Work to be completed:
Without the pictures, print the lines from the one holding "Lip reading: we only laughed about it." through the last line below, both included, exactly as they stand.

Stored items
*** Block opens ***

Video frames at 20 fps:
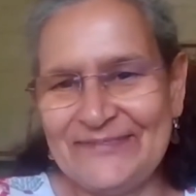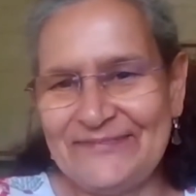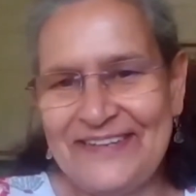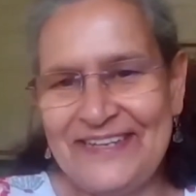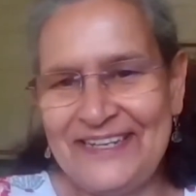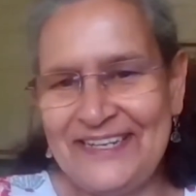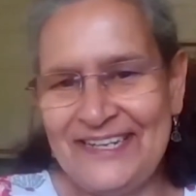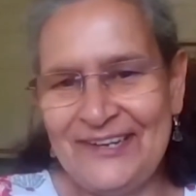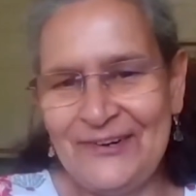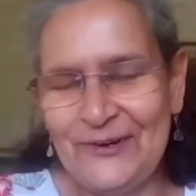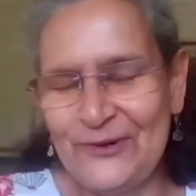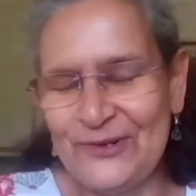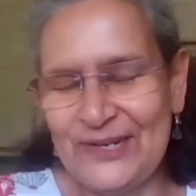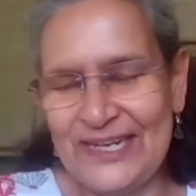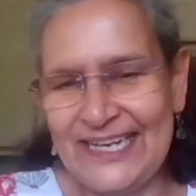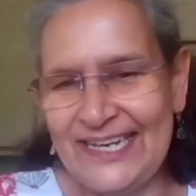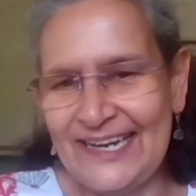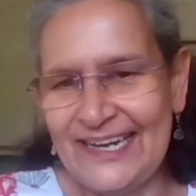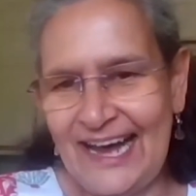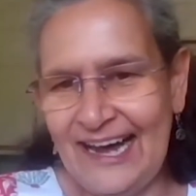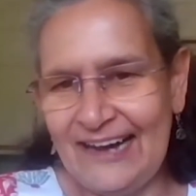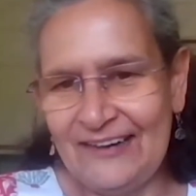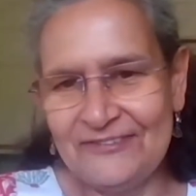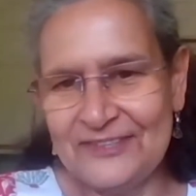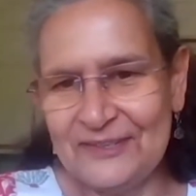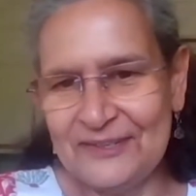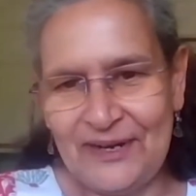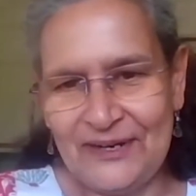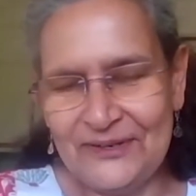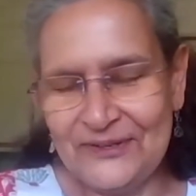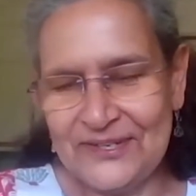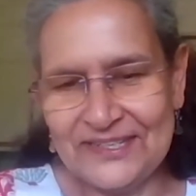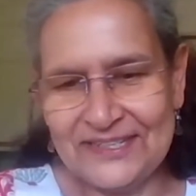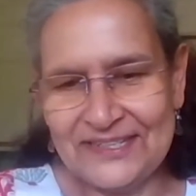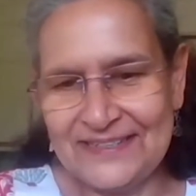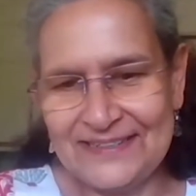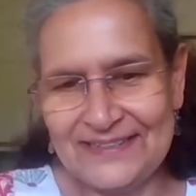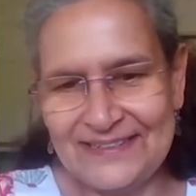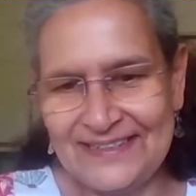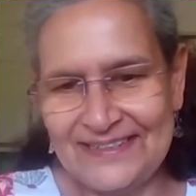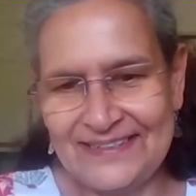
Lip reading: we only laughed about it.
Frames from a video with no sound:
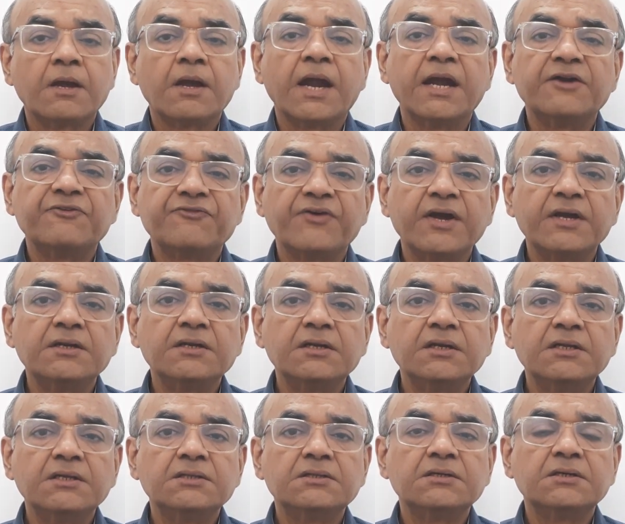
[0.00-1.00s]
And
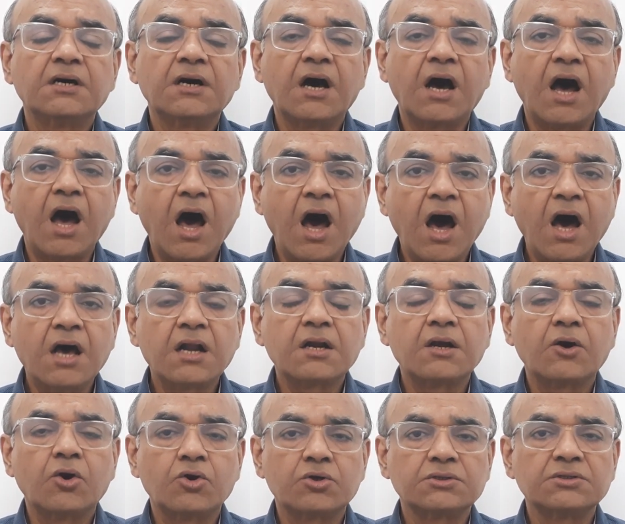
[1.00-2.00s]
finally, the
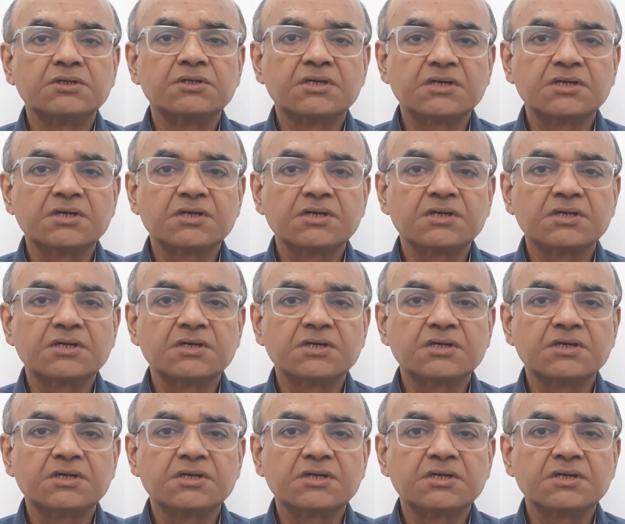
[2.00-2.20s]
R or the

*** Block closes ***

Solution for this problem:
Lip reading: we only laughed about it.
Frames from a video with no sound:
[0.00-1.00s]
And
[1.00-2.00s]
finally, the
[2.00-2.20s]
R or the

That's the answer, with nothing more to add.